━━━━━ DATASET RECORDS ━━━━━
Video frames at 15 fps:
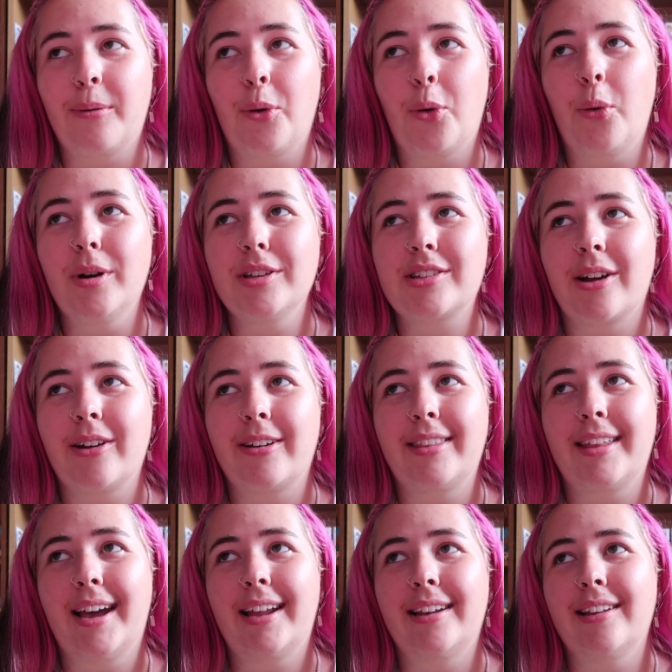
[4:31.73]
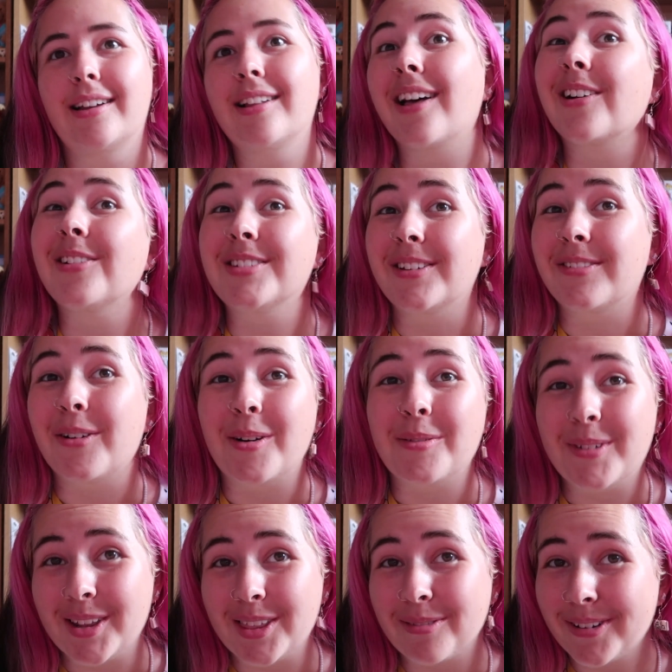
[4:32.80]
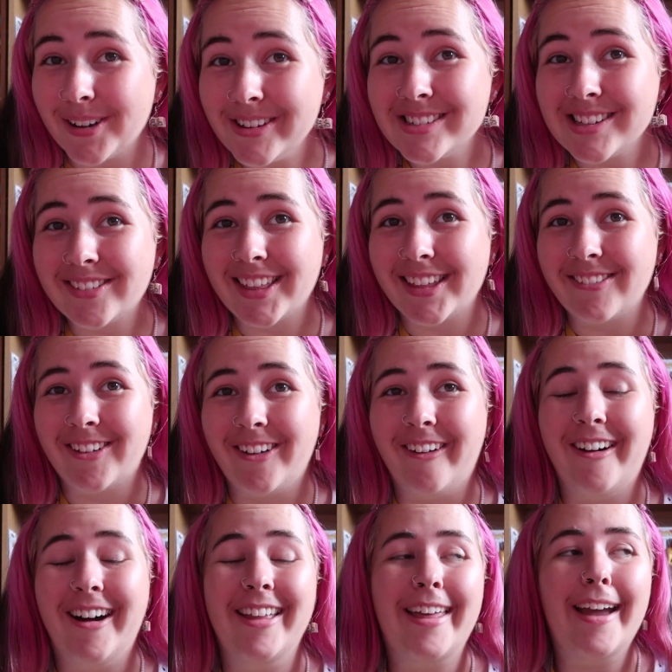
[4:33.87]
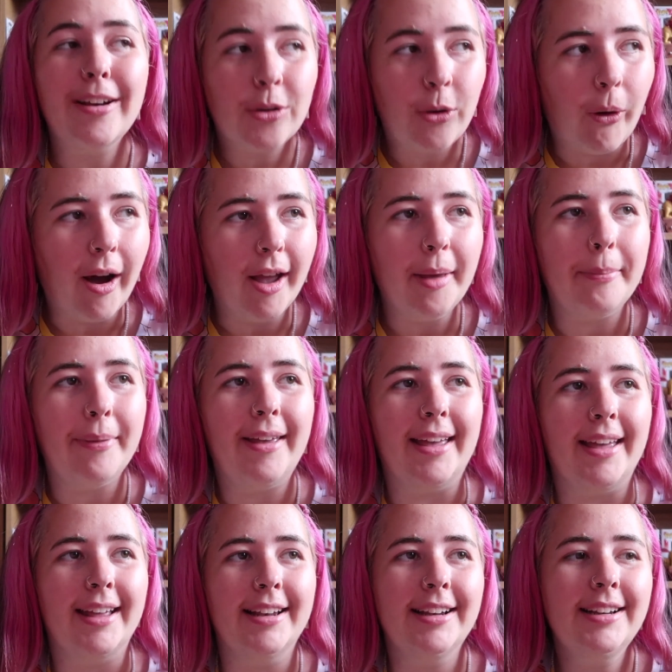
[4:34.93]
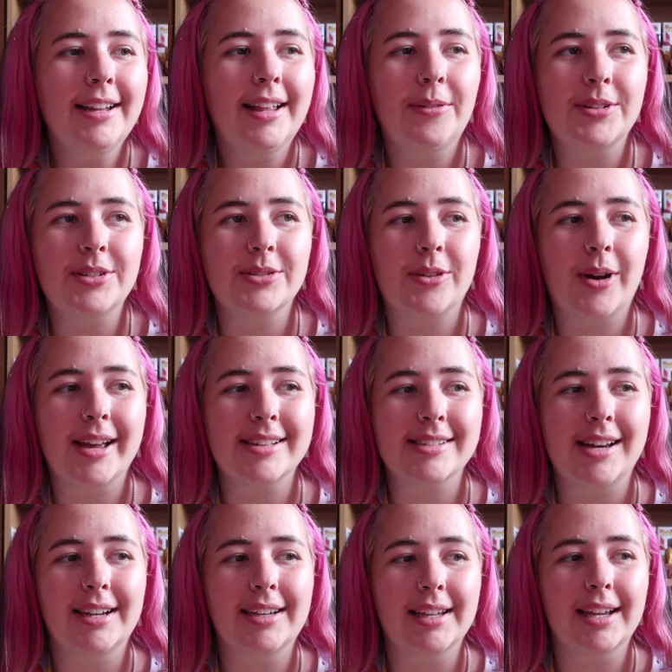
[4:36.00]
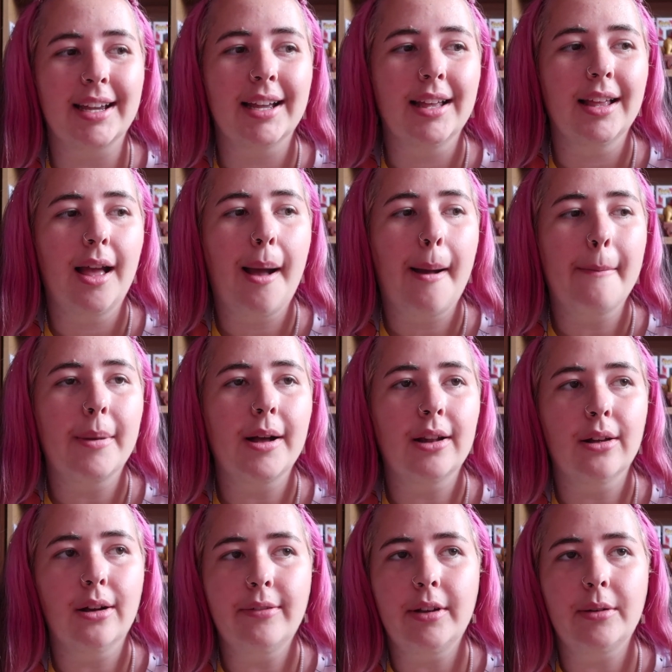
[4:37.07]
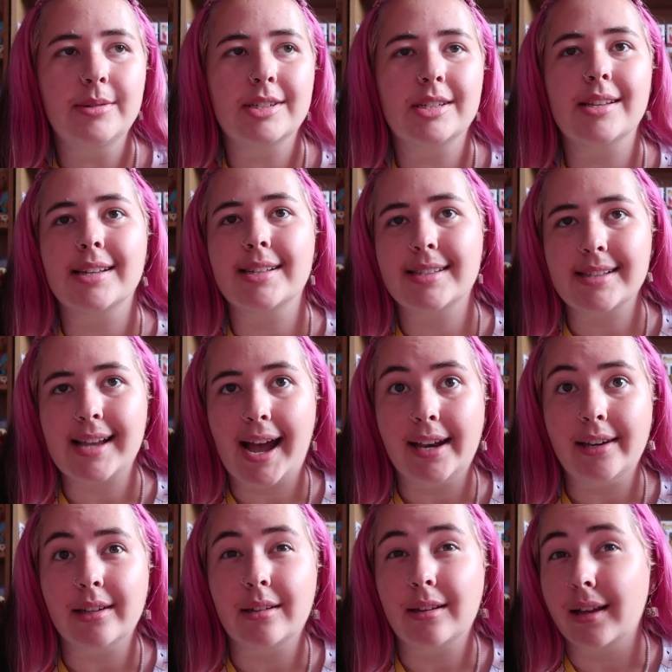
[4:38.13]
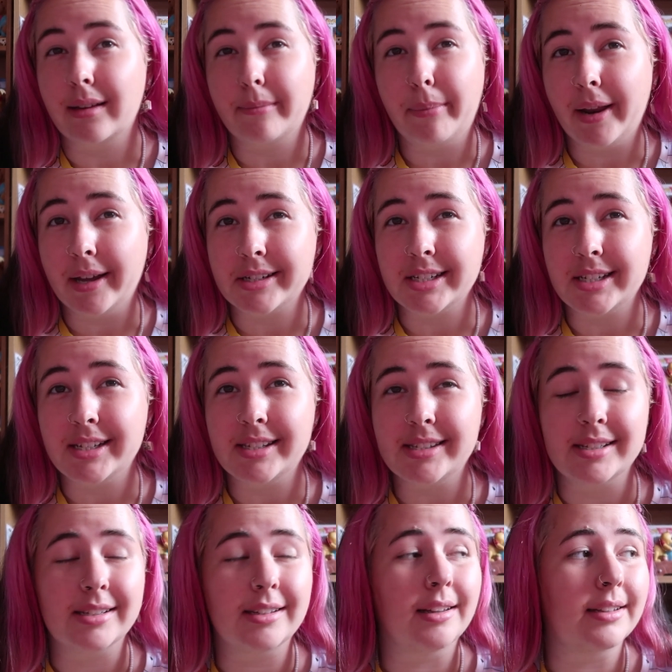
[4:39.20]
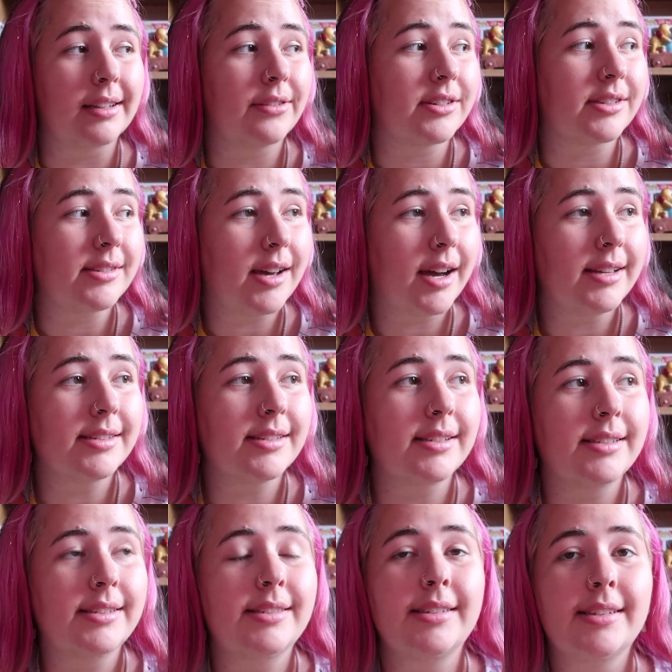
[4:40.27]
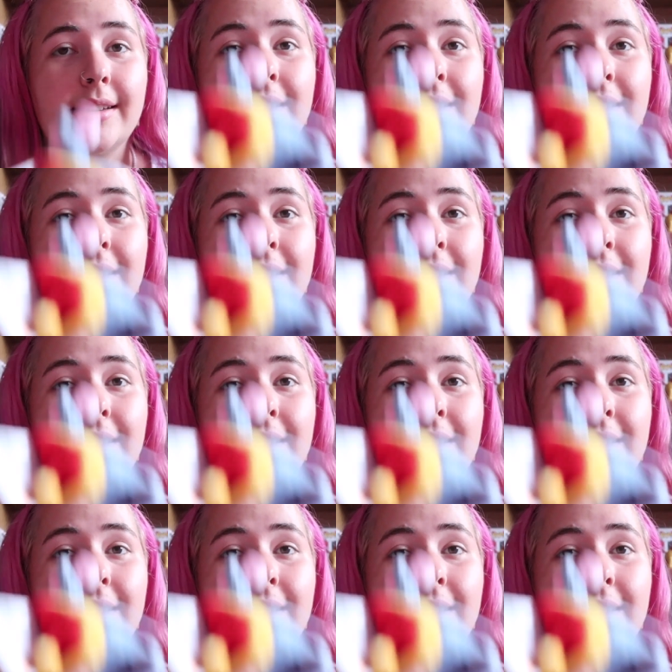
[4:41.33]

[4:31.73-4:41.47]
always go in there and look like obviously for what Winnie the Pooh stuff they've got, and they had quite a bit in, which is quite exciting, but a lot of it was just like standard like plushies and like different sizes.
━━━━━
TASK REQUIREMENTS
Please print each of the records word for word, keeping the pictures out.

TASK RESPONSE
Video frames at 15 fps:
[4:31.73]
[4:32.80]
[4:33.87]
[4:34.93]
[4:36.00]
[4:37.07]
[4:38.13]
[4:39.20]
[4:40.27]
[4:41.33]

[4:31.73-4:41.47]
always go in there and look like obviously for what Winnie the Pooh stuff they've got, and they had quite a bit in, which is quite exciting, but a lot of it was just like standard like plushies and like different sizes.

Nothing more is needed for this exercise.